The law also states that the financial improvement plan, as approved by the state board, may authorize the receiver to
- Override any decisions made by the district's governing board, the district superintendent, or both, with regard to the management and operation of the school district, and initiate and make decisions regarding the management and operation of the school district.
- Attend any and all government board and administrative staff meeting.
- Supervise school district staff's day-to-day activities, including the reassignment of duties and responsibilities of staff members that, as the receiver determines, best suits the district's needs.
- Put the district superintendent and/or the district's chief financial officer on extended leave or suspension. The receiver an even terminate the two, for cause.
- Authorize students in schools operated by the district to be transferred to schools operated by another school district that is not currently in receivership.
- Appoint a chief educational officer who will have the powers and duties of a school district superintendent.
- Appoint a chief fiscal officer who have the powers and duties accorded to the district's chief school business official, as well as "any other duties regarding budgeting, accounting and other financial matters that are assigned to the school district by law."
- Appointed a competent, independent public accountant to audit the district's accounts.
- Reorganize the school's finances, management and budgetary systems.
- Establish fiscal guidelines and a system of internal controls as a way to improve financial responsibility and reduce financial inefficiencies.
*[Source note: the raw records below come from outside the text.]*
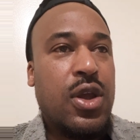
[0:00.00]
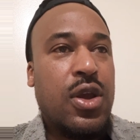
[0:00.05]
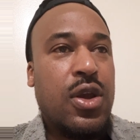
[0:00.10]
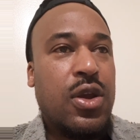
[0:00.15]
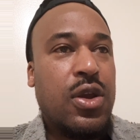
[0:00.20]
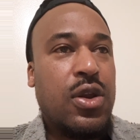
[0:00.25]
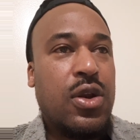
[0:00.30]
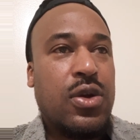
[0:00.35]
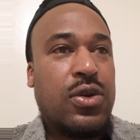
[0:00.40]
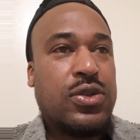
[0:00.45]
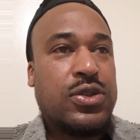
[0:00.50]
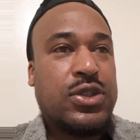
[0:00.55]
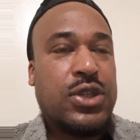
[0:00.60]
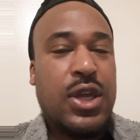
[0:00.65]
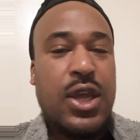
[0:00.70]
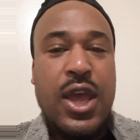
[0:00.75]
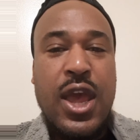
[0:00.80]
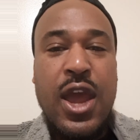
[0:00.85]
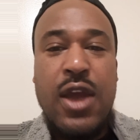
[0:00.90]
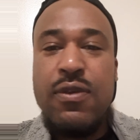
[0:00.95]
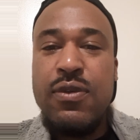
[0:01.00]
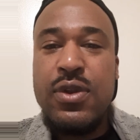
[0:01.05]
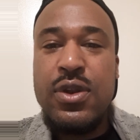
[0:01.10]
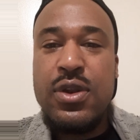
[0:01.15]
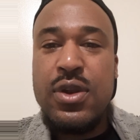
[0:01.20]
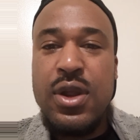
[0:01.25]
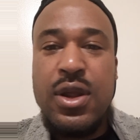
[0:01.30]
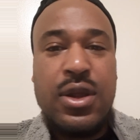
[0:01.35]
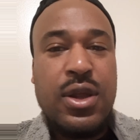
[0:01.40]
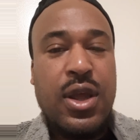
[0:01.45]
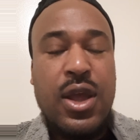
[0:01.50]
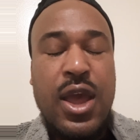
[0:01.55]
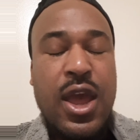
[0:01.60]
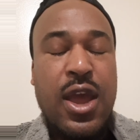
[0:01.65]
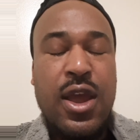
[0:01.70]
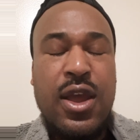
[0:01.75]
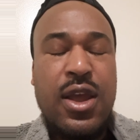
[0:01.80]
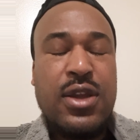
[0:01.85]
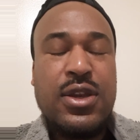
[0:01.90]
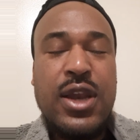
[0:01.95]
you know what I'm saying,
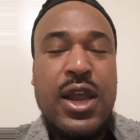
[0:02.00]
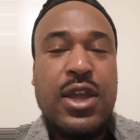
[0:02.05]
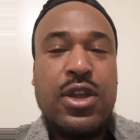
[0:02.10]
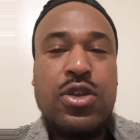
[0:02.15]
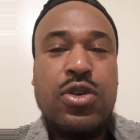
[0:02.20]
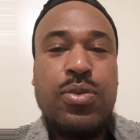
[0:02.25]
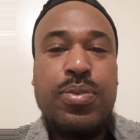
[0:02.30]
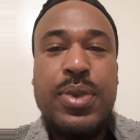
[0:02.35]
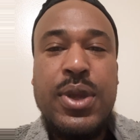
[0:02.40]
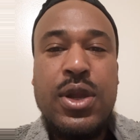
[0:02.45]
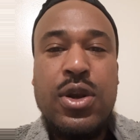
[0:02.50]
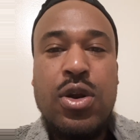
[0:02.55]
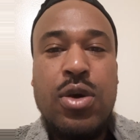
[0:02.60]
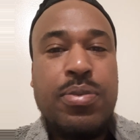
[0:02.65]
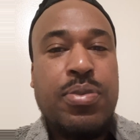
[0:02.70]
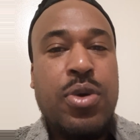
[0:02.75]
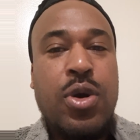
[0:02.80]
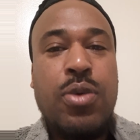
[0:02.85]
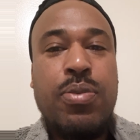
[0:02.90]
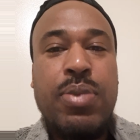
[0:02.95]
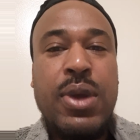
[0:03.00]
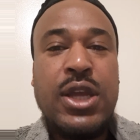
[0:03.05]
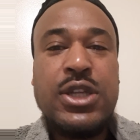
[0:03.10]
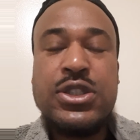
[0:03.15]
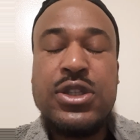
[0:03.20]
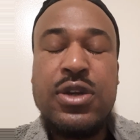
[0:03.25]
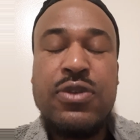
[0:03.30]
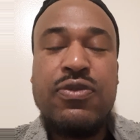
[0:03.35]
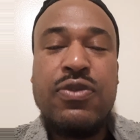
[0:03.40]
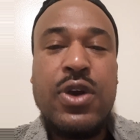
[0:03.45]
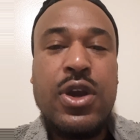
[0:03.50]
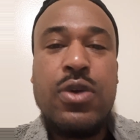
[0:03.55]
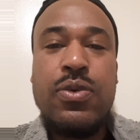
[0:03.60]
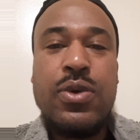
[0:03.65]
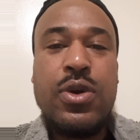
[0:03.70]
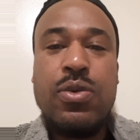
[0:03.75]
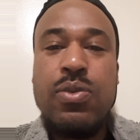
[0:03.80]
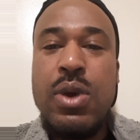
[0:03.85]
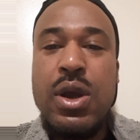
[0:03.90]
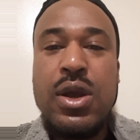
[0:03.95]
it's like you being on probation, fucking
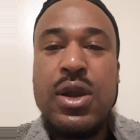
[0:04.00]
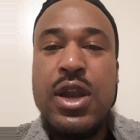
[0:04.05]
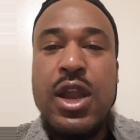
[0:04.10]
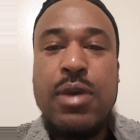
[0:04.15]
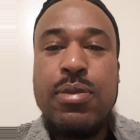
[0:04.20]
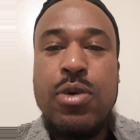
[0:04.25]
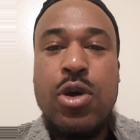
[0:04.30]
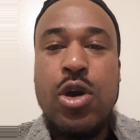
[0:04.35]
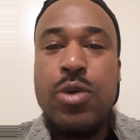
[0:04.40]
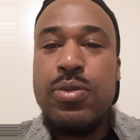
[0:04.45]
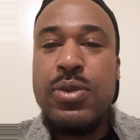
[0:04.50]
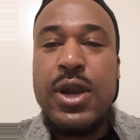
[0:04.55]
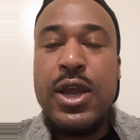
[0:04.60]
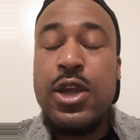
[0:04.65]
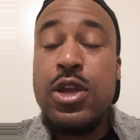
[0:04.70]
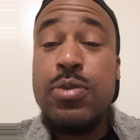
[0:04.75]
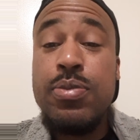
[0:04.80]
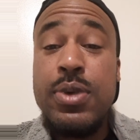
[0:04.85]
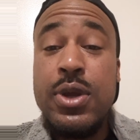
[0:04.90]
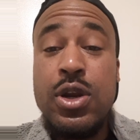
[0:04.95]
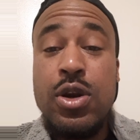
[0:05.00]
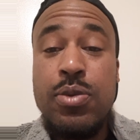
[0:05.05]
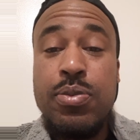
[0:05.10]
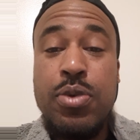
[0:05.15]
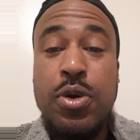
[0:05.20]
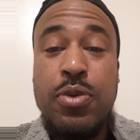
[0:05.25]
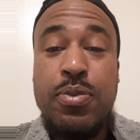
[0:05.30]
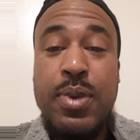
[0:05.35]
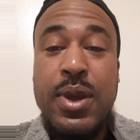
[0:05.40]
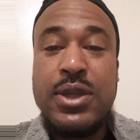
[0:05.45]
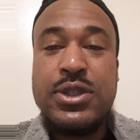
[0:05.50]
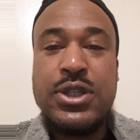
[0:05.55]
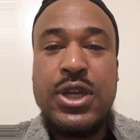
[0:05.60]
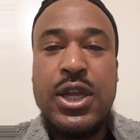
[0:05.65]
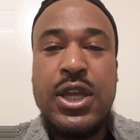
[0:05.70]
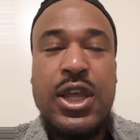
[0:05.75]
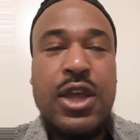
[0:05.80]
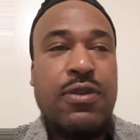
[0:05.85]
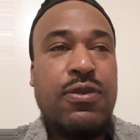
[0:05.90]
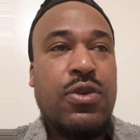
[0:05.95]
with a record label, homie, like you being on probation. They
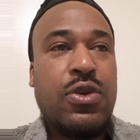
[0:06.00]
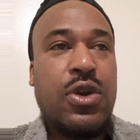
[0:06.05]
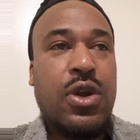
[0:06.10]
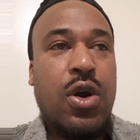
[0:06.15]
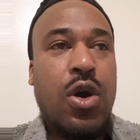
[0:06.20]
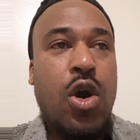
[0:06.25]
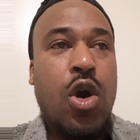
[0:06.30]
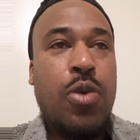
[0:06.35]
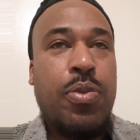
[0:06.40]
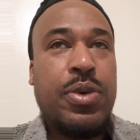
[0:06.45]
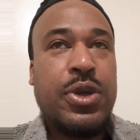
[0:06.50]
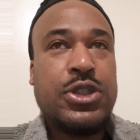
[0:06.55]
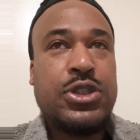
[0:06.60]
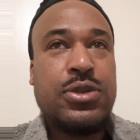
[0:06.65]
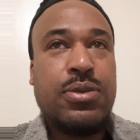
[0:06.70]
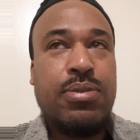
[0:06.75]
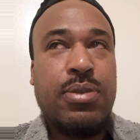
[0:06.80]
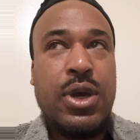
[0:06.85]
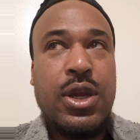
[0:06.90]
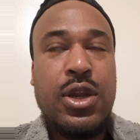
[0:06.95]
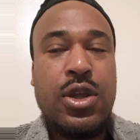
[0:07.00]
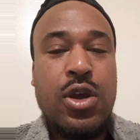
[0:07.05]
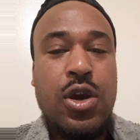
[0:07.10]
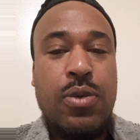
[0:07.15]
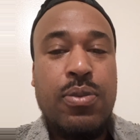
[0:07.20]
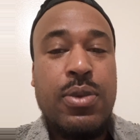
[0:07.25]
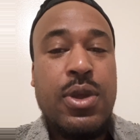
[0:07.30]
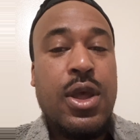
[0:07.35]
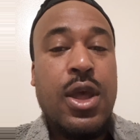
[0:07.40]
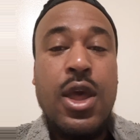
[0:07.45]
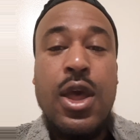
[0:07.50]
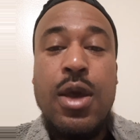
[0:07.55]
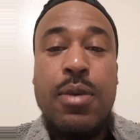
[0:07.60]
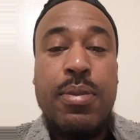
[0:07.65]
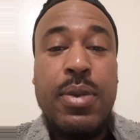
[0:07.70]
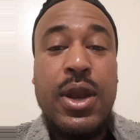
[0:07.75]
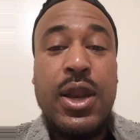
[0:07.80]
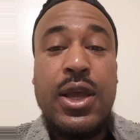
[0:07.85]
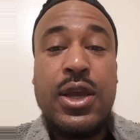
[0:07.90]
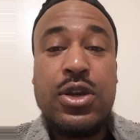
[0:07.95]
give you a whole bunch of money, homie,
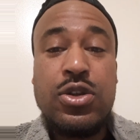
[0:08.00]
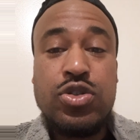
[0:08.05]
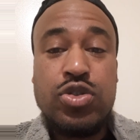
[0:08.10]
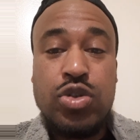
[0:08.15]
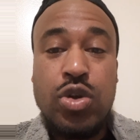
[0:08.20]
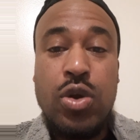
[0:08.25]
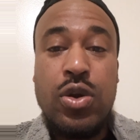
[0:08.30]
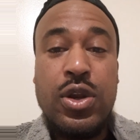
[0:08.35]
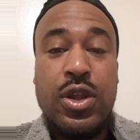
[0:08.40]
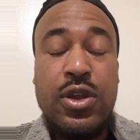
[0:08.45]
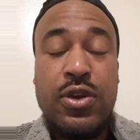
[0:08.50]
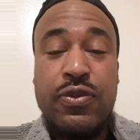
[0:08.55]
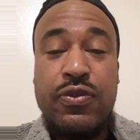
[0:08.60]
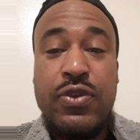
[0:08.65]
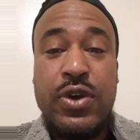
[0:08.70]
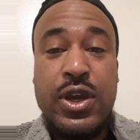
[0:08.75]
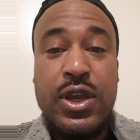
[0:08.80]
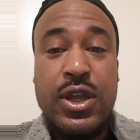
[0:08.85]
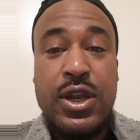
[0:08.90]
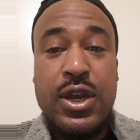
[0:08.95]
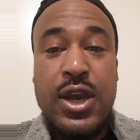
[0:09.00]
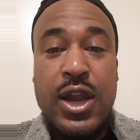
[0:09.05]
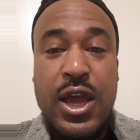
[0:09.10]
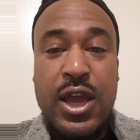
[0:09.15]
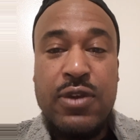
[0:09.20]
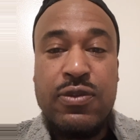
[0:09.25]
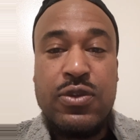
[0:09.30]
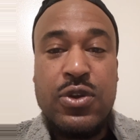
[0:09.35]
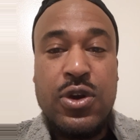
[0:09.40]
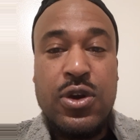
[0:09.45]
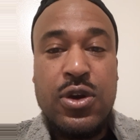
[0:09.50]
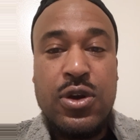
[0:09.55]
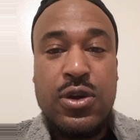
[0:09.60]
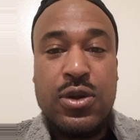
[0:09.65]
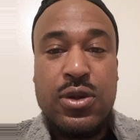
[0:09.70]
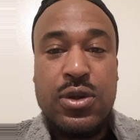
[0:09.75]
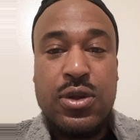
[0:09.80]
but they controlling your fucking life, dog.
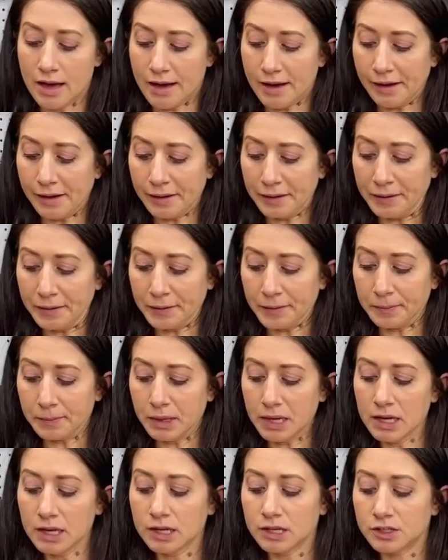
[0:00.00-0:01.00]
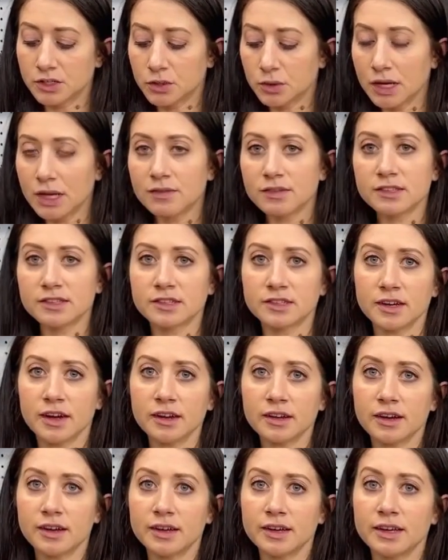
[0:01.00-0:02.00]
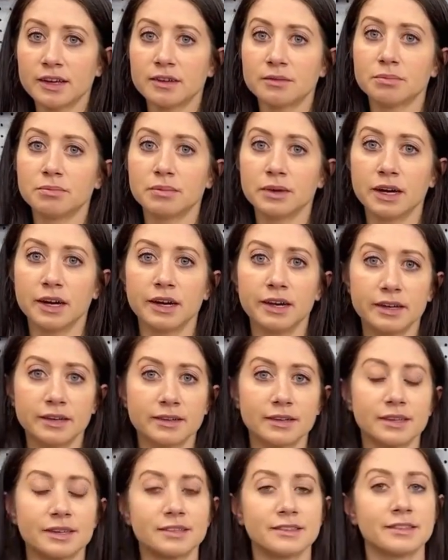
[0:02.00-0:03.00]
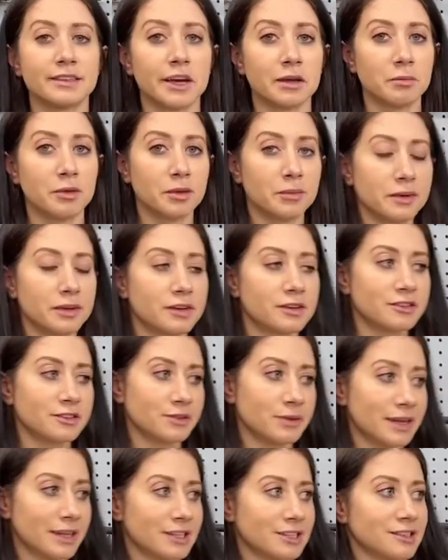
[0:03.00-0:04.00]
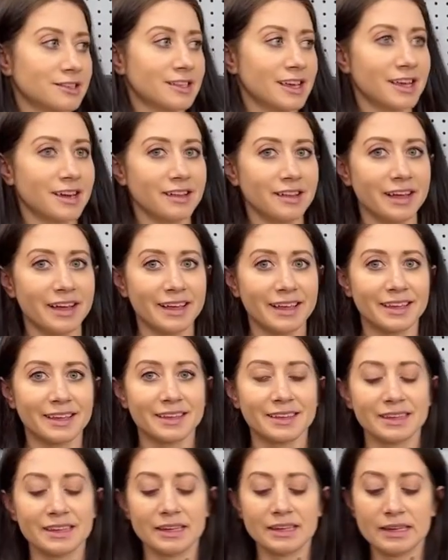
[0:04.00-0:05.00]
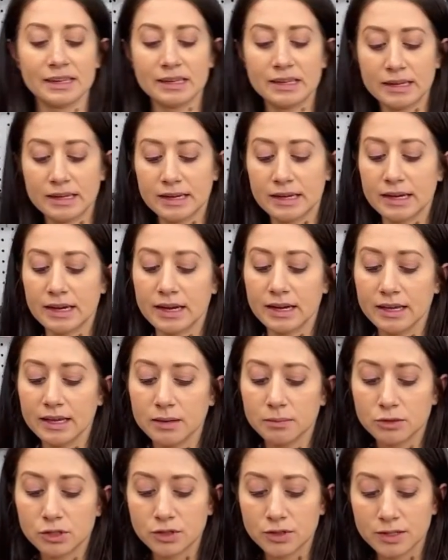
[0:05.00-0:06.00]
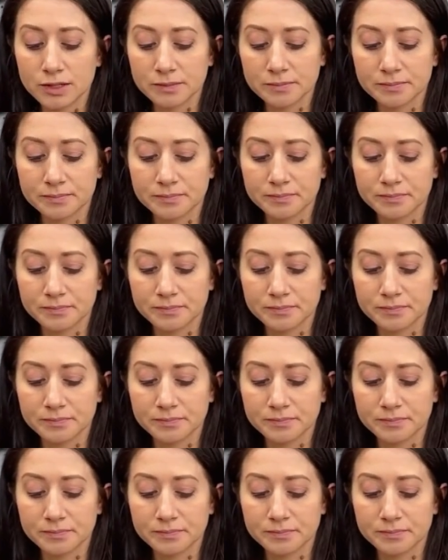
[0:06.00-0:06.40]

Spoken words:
Don't have a stock on it, but it's 9mm, so I can just kind of like hip shoot it.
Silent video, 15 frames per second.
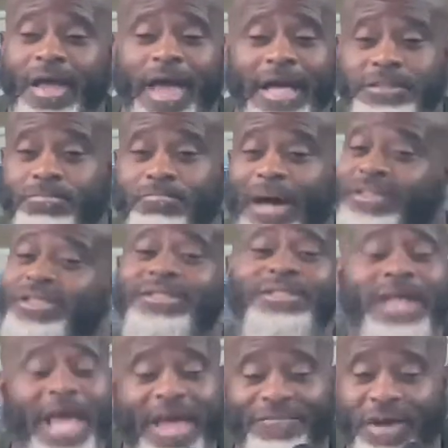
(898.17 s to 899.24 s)
as much as
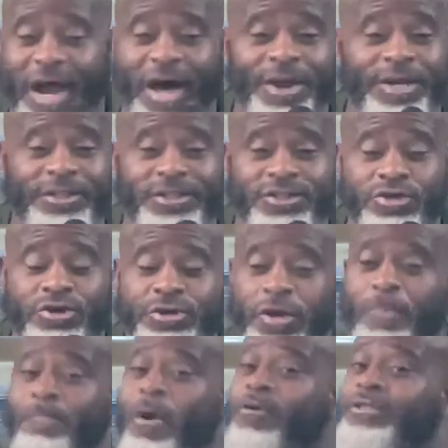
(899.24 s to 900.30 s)
David understood the
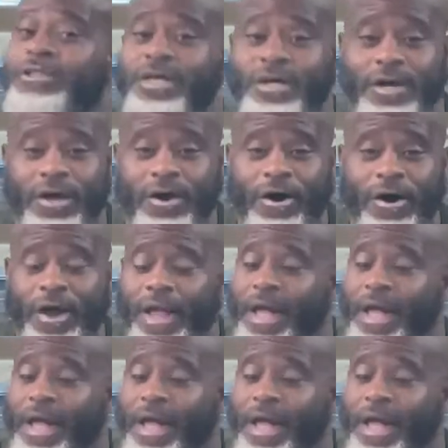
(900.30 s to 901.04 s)
mercy of God,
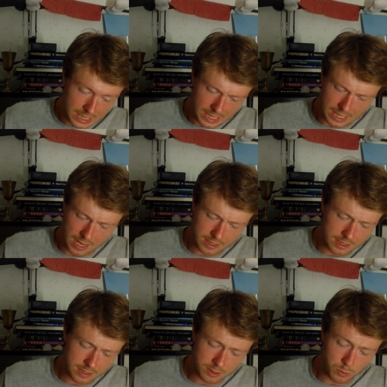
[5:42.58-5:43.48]

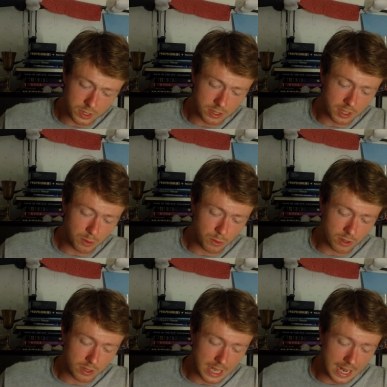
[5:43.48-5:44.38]
Yaganan's Wizarding
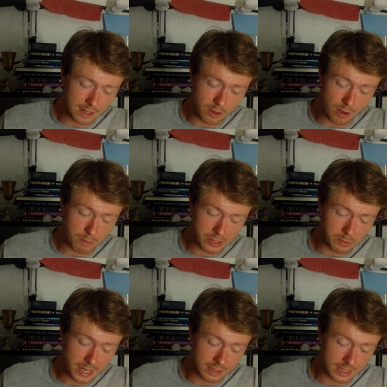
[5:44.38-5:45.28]
World. I know I'm
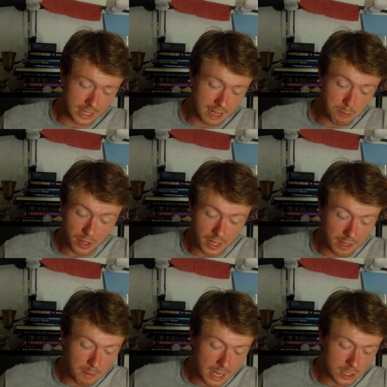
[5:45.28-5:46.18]
mispronouncing that.
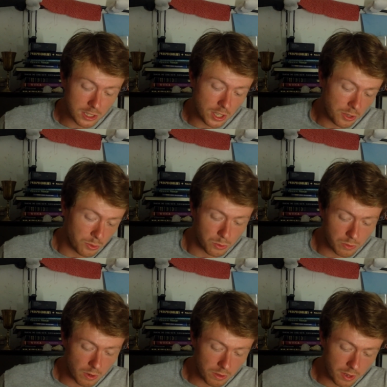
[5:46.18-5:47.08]
Bringing the magic to you,
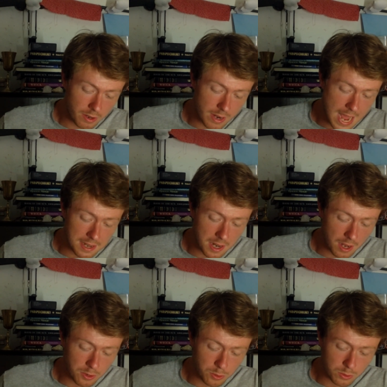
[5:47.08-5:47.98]
Rothiir at
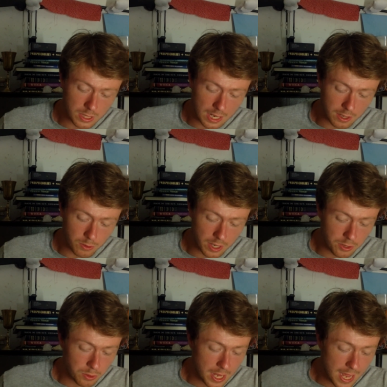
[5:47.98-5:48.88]
yahoo dot co
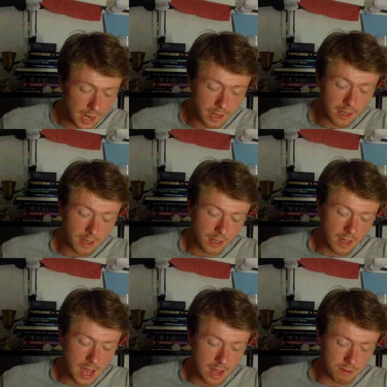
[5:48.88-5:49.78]
dot U K.
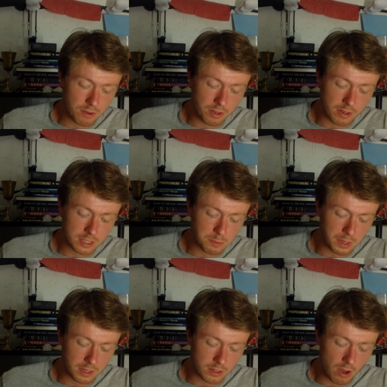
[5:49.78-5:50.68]
And Rothiir
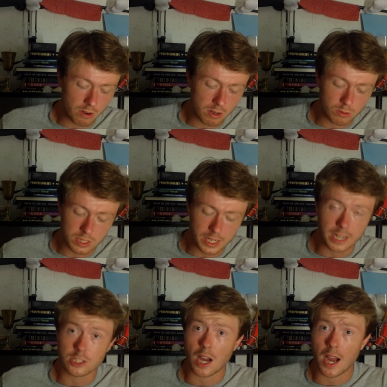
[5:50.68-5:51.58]
spelled R O T
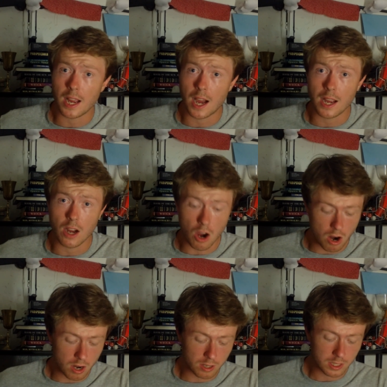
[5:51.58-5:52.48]
H I I R.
- Cancel or renegotiate any contracts under which the district or the governing board is a party to, except "certificated teachers who have been employed by the school district in the capacity of a certificated teacher for more than one year immediately before the date the receiver was appointed," if the cancelation or renegotiation will produce "needed economies in the operation of the district's schools."
- Refusing to reemploy "any certificated teacher who has not been employed by the school district for more than the major portion of three consecutive school years."
What does a receivership not do?
The law states that a receiver can't give severance or buyout packages to the district superintendent or chief financial officer, if the district is placed into receivership by the state board.
Also, the law states that a receivership will not interfere with the election or reelection of the district's governing board members, nor will it affect the district's ability to declare bankruptcy under federal law.
When can a receivership end?
Arizona law states that the state board of education can remove a district from receivership, dismiss the receiver and any officer or employees the receiver appointed, 30 days after all the following happened:
- The state's Auditor General certifies that the district has been financially solvent for one fiscal year.
- The district's financial records are certified by the Auditor General as being "in compliance with the uniform system of financial records and generally accepted accounting principles."
- The district is determined by the receiver to be "no longer engaged in gross mismanagement."
- The state board has determined that the district is able to pay its debts, as they come due.
Will students be affected by the receivership?
The school district says "day-to-day operations of our schools will continue as usual."
What they're saying:
"Our teachers and staff remain dedicated to supporting our students, and our priority continues to be providing a safe and enriching learning environment for all," a portion of the statement reads.
How many Arizona school districts have been placed under receivership?
The Arizona Auditor General's Office says school districts are rarely placed in receivership.
What they're saying:
"In fact, since 2005, the [state board of education] has placed only seven districts in receivership. As of December 2023, all but 1 of those districts have successfully exited receivership by adjusting their spending to align with their revenues and eliminating the impact of their prior overspending and cash deficits," its website says.